Some see love as a kind of soft, mushy feeling. Not many see love as a force – a force for good (God good). Why would love be a force? Love is what creates. When we would “love” to be doing something, we create that in our lives. We envision it and we make it happen. Therefore, love is a force that magnetizes to us what we desire, if we use it. Love also magnifies, for as we focus our love on something, it increases or expands; it becomes more. Perhaps “more” is exactly the key to knowing love. More is expansion, creation, giving, generosity, growing, learning, inspiration and enlightenment. This is love.
Compassion is an aspect of love because compassion is a way of helping someone to be more, while sympathy holds them to less. Compassion says, “You’ve got a challenge for sure, but you are up to it because you are a child of God. I will hold the highest vision of your victory for you.” There is no attempt here to identify the person with their circumstances, rather to see them as “more”. Sympathy says, “You poor sod, you are down on your luck for sure. Woe is you.” Here we see that the person is made less than their “powerful” circumstances. Empathy attempts to join the other in their predicament through identification with their problem, as in “you and I are both less”. How can we help someone by holding a lesser vision of them or by joining them in their misery? Does this sound like love?

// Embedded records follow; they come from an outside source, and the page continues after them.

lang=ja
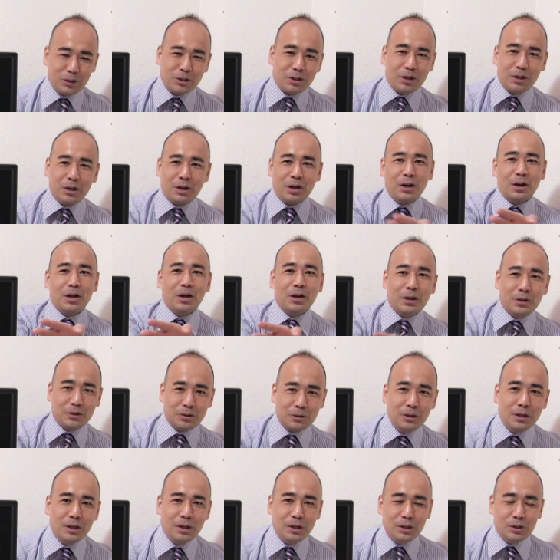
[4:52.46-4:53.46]
まさに彼らで
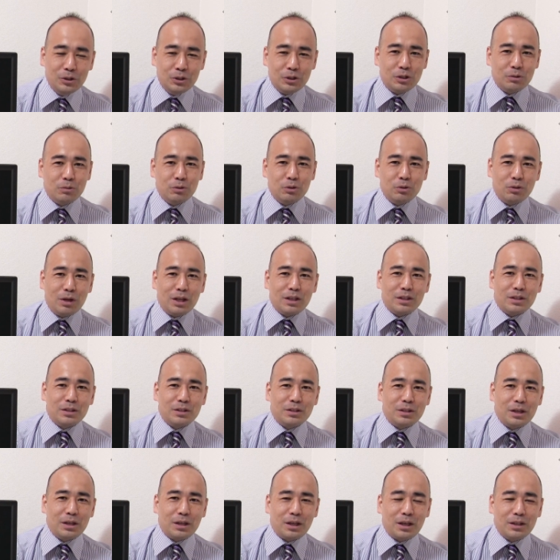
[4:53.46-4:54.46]
しょ。自分は
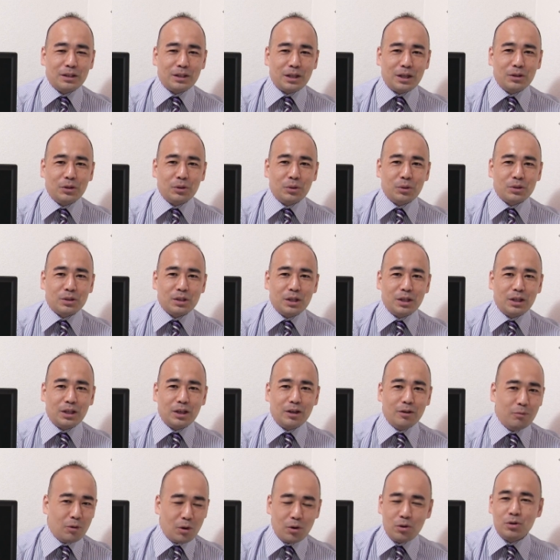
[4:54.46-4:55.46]
政権担当しない
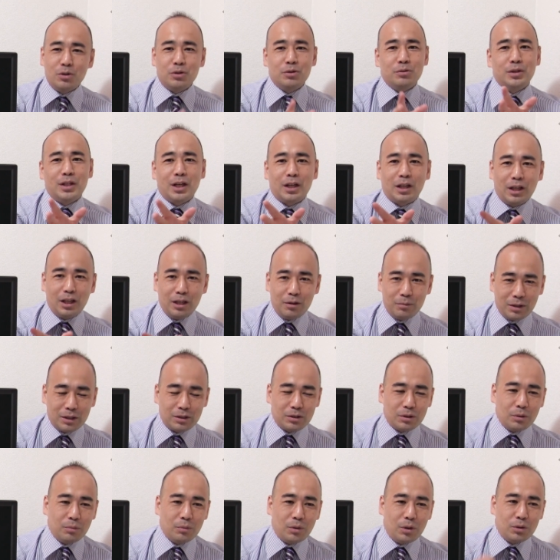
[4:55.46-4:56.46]
けど文句だけ言いま
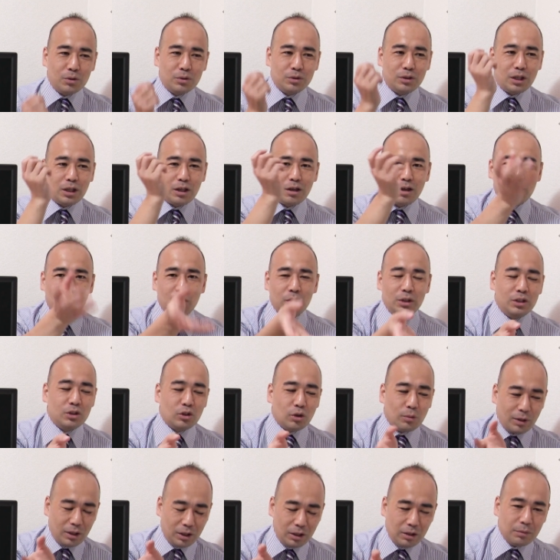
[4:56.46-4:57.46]
すと。文句だけはもう一
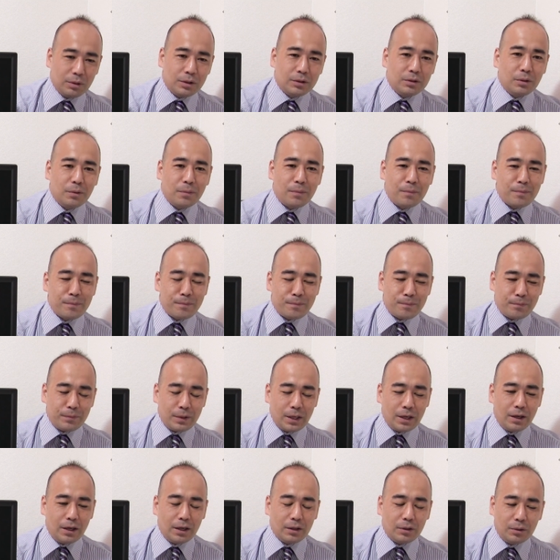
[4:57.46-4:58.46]
丁前に言いますと。
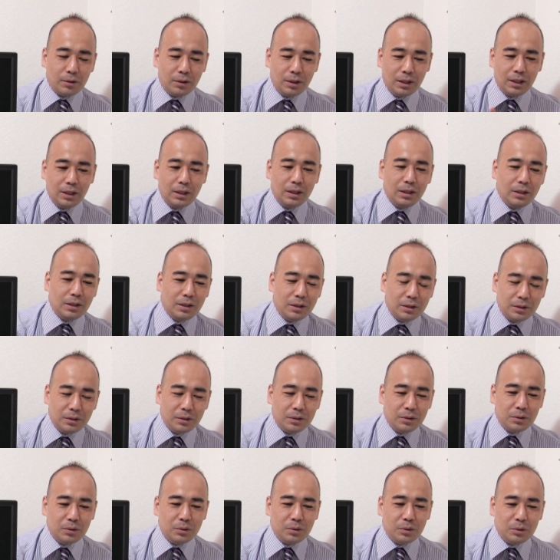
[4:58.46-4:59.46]
いや、あの、
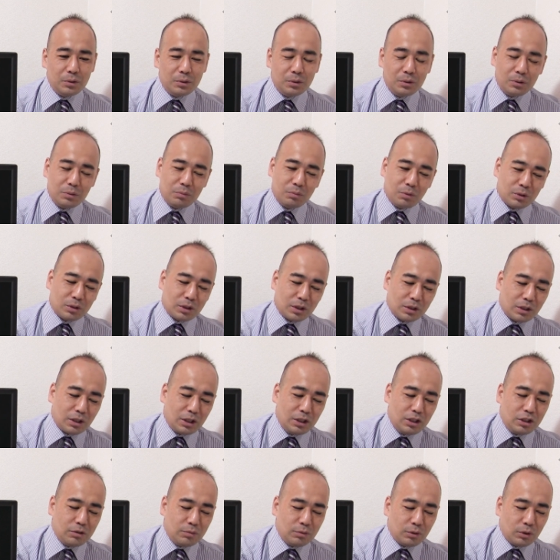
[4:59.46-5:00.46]
もしかした
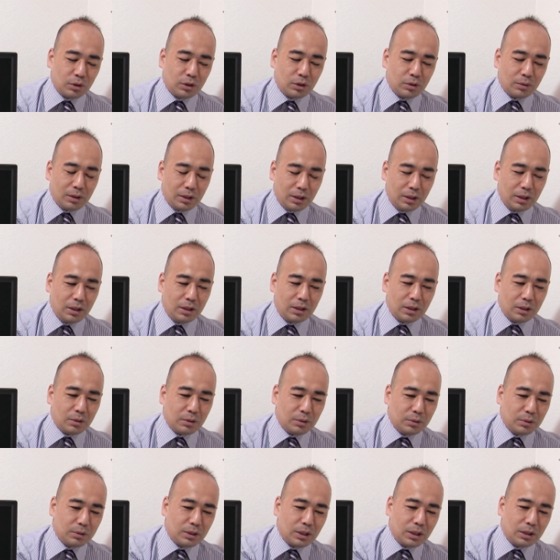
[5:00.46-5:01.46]
ら一部の人はね、枝
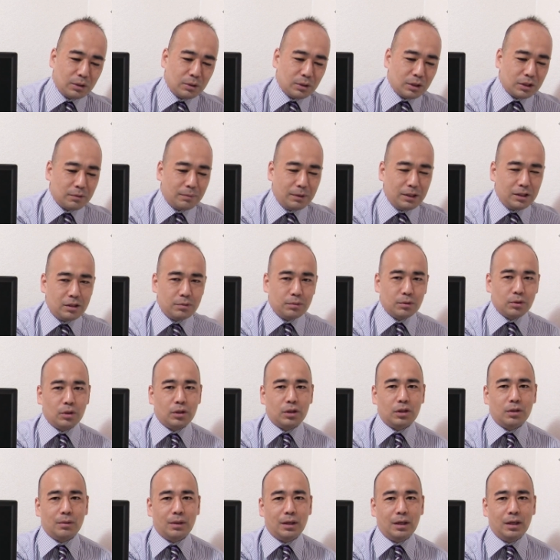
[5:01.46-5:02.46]
野代表はじめ一部の
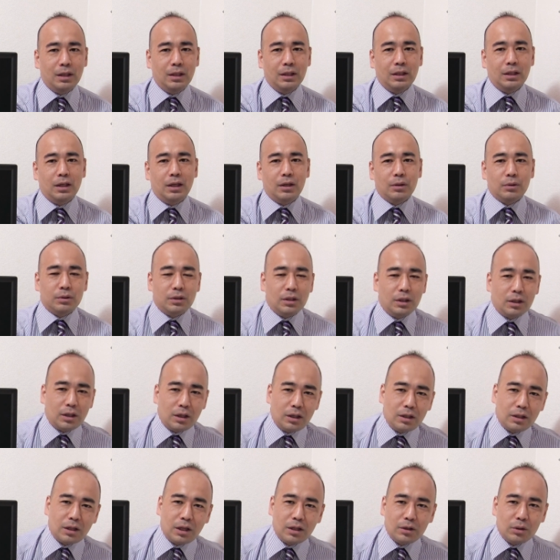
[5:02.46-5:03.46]
人は、あの、政
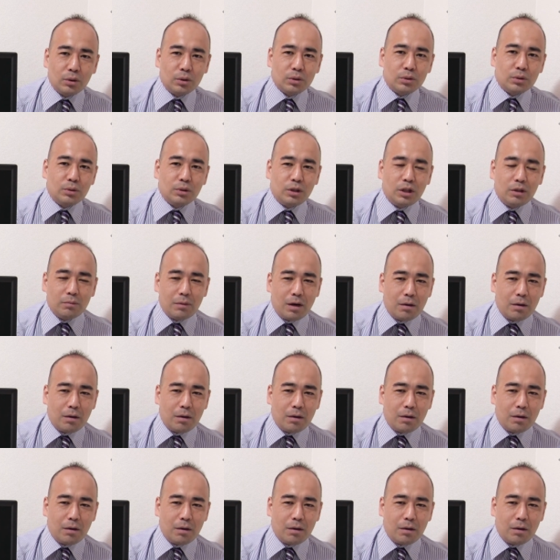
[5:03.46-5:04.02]
権担当する気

It sounds, for sure, like mushiness. If we stand on mushy ground, we will sink. If we stand on the rock of Christ, we will stand tall and rise. From up there, we see clearly and help others to rise. Standing on the rock of Christ doesn’t mean that we are hard-hearted; it means that our heart is elevated. If love is a force, that means that it is out-going, but love is also receptive – not receptive of that which is not of God, but a flow of giving and receiving in and with God. When we stand on the rock of Christ our heart is like a beacon light in a lighthouse giving and receiving the light of God, lighting up our corner of the world and directing the lost home.
Now doesn’t this sound better than standing in the mushy muck of sympathy and New Age “unconditional love”? Does it make sense that love could be unconditional in a world full of so many ungodly conditions? Would we be one with ungodly conditions – conditions of selfishness and misery? Would we seek to magnify them? Or would we stand above them and invite others to come up higher by shining our light from up on the rock of Christ? Those of Christ know that the conditions of the world have to be judged according to Christ reality. Christ is not silent in the face of ungodliness.
“And he answered and said unto them, I tell you that, if these should hold their peace, the stones would immediately cry out.” (Luke 19:40)
“It’s all good” is a popular New Age expression, but it is not “all good” if we are talking about God-good. We live in an often confusing world alongside those who are sometimes two-faced or conflicted, dishonest or deviously deceptive. Just the fact that we have these words in our language, along with the word “discernment” shows that these are issues to be dealt with.
If it were an “unconditional” world with nothing but God-good in it, then maybe love could be “unconditional” on earth. Yet to the contrary, adhering to the philosophy of “unconditional love” in a “conditional” world is collusion with the “enemy”, or sympathy with ungodliness. How can that be helpful or right? It certainly can make one look good, as in appearing to be peaceful, tolerant and “loving”. But it is a superficial peace, a non-discerning tolerance and it is a mushy love that sinks to a low level, not being of Christ. Therefore, it is a counterfeit love, not of God at all. “Unconditional love” is actually a condition that the true love of Christ would rise above and expose for the unreality it is. It seems funny to say that “unconditional love” is itself a condition for love to abolish, but it is true.